__WORK TASK__: Retype each line of the material exactly, please, skipping any picture in it.
(ENTRIES SHOWN begins)
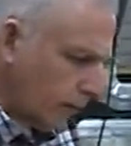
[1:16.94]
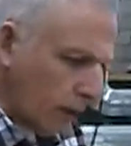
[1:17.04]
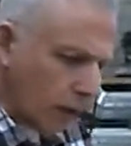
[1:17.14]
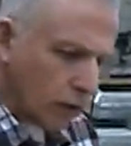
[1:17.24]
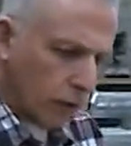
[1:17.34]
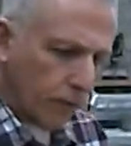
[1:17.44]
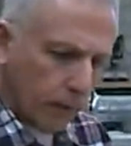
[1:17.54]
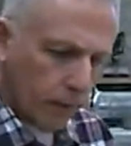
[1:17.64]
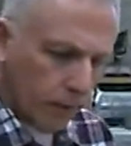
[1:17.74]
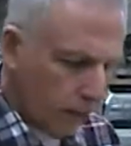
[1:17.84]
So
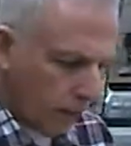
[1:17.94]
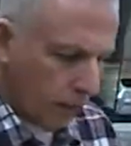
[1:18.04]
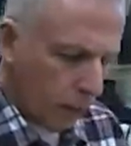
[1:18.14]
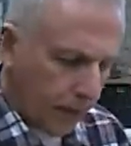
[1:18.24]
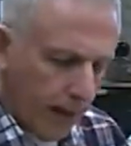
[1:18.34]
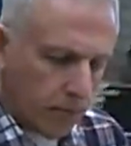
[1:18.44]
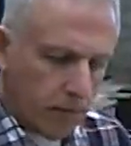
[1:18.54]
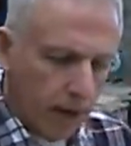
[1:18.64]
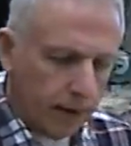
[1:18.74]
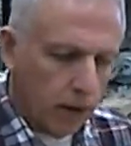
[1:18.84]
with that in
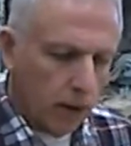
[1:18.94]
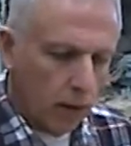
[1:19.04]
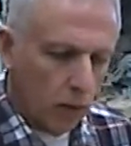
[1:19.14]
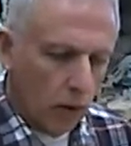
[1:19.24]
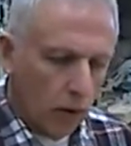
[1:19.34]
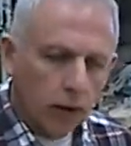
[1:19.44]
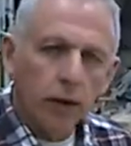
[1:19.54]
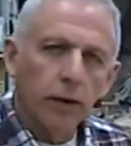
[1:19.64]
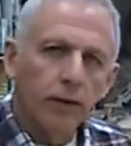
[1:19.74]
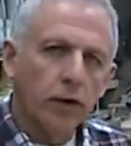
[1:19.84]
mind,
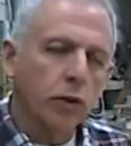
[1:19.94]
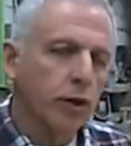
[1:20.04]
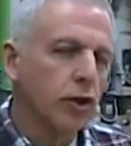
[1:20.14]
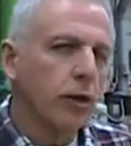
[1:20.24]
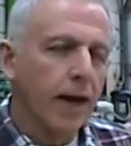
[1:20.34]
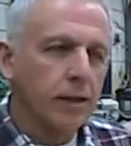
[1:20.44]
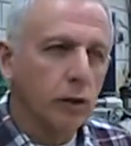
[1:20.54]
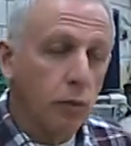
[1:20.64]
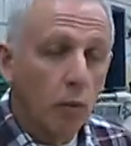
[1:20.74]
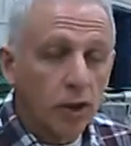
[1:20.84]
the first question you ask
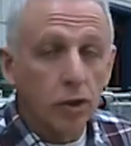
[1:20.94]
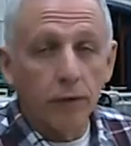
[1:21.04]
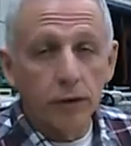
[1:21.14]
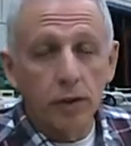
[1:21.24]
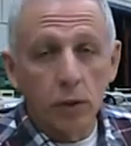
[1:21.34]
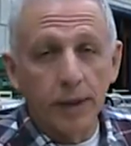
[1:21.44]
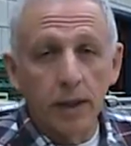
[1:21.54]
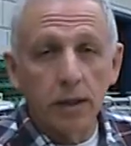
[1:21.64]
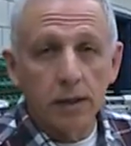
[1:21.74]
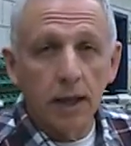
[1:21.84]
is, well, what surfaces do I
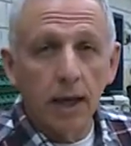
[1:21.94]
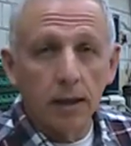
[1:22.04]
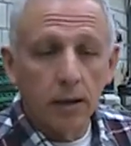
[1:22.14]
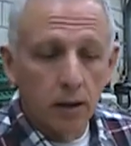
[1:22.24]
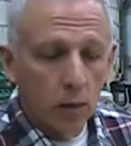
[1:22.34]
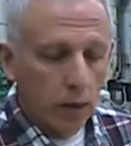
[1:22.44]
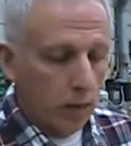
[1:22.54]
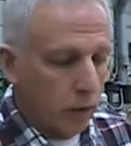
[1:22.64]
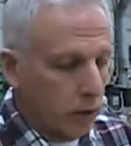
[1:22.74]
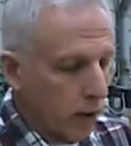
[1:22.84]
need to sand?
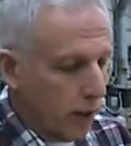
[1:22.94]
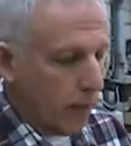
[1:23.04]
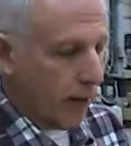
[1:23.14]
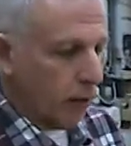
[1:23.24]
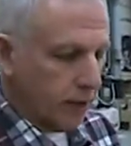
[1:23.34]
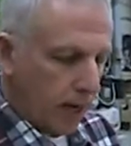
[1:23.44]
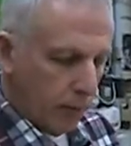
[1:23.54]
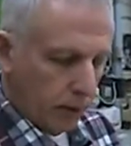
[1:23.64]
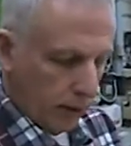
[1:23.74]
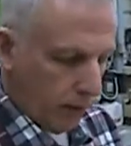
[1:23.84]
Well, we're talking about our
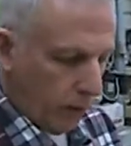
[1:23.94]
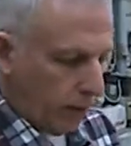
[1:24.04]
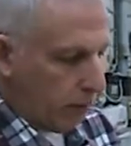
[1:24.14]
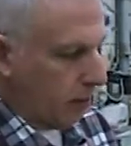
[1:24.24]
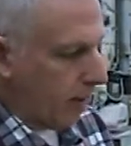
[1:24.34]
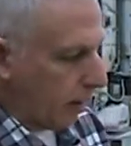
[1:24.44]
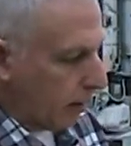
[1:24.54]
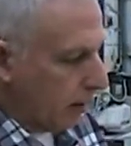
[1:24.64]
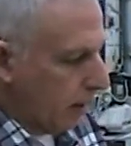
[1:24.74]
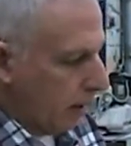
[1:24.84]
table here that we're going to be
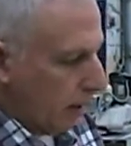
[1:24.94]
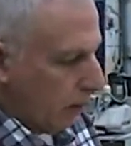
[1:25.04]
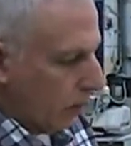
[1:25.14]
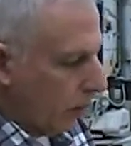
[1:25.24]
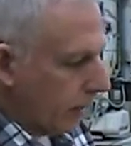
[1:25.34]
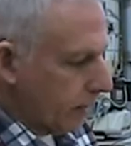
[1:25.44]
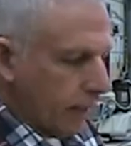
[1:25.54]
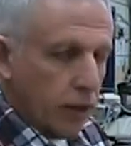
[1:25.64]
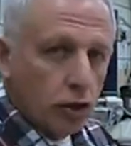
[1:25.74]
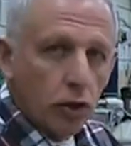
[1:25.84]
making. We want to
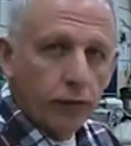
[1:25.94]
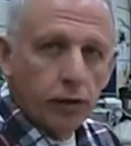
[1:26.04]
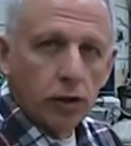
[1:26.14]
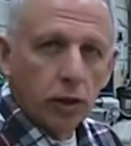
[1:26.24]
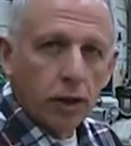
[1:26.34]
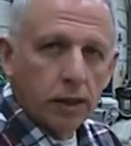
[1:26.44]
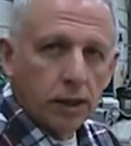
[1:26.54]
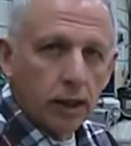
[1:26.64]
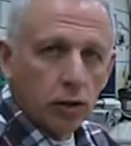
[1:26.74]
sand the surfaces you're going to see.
(ENTRIES SHOWN ends)
__REPLY TO THE TASK__:
[1:16.94]
[1:17.04]
[1:17.14]
[1:17.24]
[1:17.34]
[1:17.44]
[1:17.54]
[1:17.64]
[1:17.74]
[1:17.84]
So
[1:17.94]
[1:18.04]
[1:18.14]
[1:18.24]
[1:18.34]
[1:18.44]
[1:18.54]
[1:18.64]
[1:18.74]
[1:18.84]
with that in
[1:18.94]
[1:19.04]
[1:19.14]
[1:19.24]
[1:19.34]
[1:19.44]
[1:19.54]
[1:19.64]
[1:19.74]
[1:19.84]
mind,
[1:19.94]
[1:20.04]
[1:20.14]
[1:20.24]
[1:20.34]
[1:20.44]
[1:20.54]
[1:20.64]
[1:20.74]
[1:20.84]
the first question you ask
[1:20.94]
[1:21.04]
[1:21.14]
[1:21.24]
[1:21.34]
[1:21.44]
[1:21.54]
[1:21.64]
[1:21.74]
[1:21.84]
is, well, what surfaces do I
[1:21.94]
[1:22.04]
[1:22.14]
[1:22.24]
[1:22.34]
[1:22.44]
[1:22.54]
[1:22.64]
[1:22.74]
[1:22.84]
need to sand?
[1:22.94]
[1:23.04]
[1:23.14]
[1:23.24]
[1:23.34]
[1:23.44]
[1:23.54]
[1:23.64]
[1:23.74]
[1:23.84]
Well, we're talking about our
[1:23.94]
[1:24.04]
[1:24.14]
[1:24.24]
[1:24.34]
[1:24.44]
[1:24.54]
[1:24.64]
[1:24.74]
[1:24.84]
table here that we're going to be
[1:24.94]
[1:25.04]
[1:25.14]
[1:25.24]
[1:25.34]
[1:25.44]
[1:25.54]
[1:25.64]
[1:25.74]
[1:25.84]
making. We want to
[1:25.94]
[1:26.04]
[1:26.14]
[1:26.24]
[1:26.34]
[1:26.44]
[1:26.54]
[1:26.64]
[1:26.74]
sand the surfaces you're going to see.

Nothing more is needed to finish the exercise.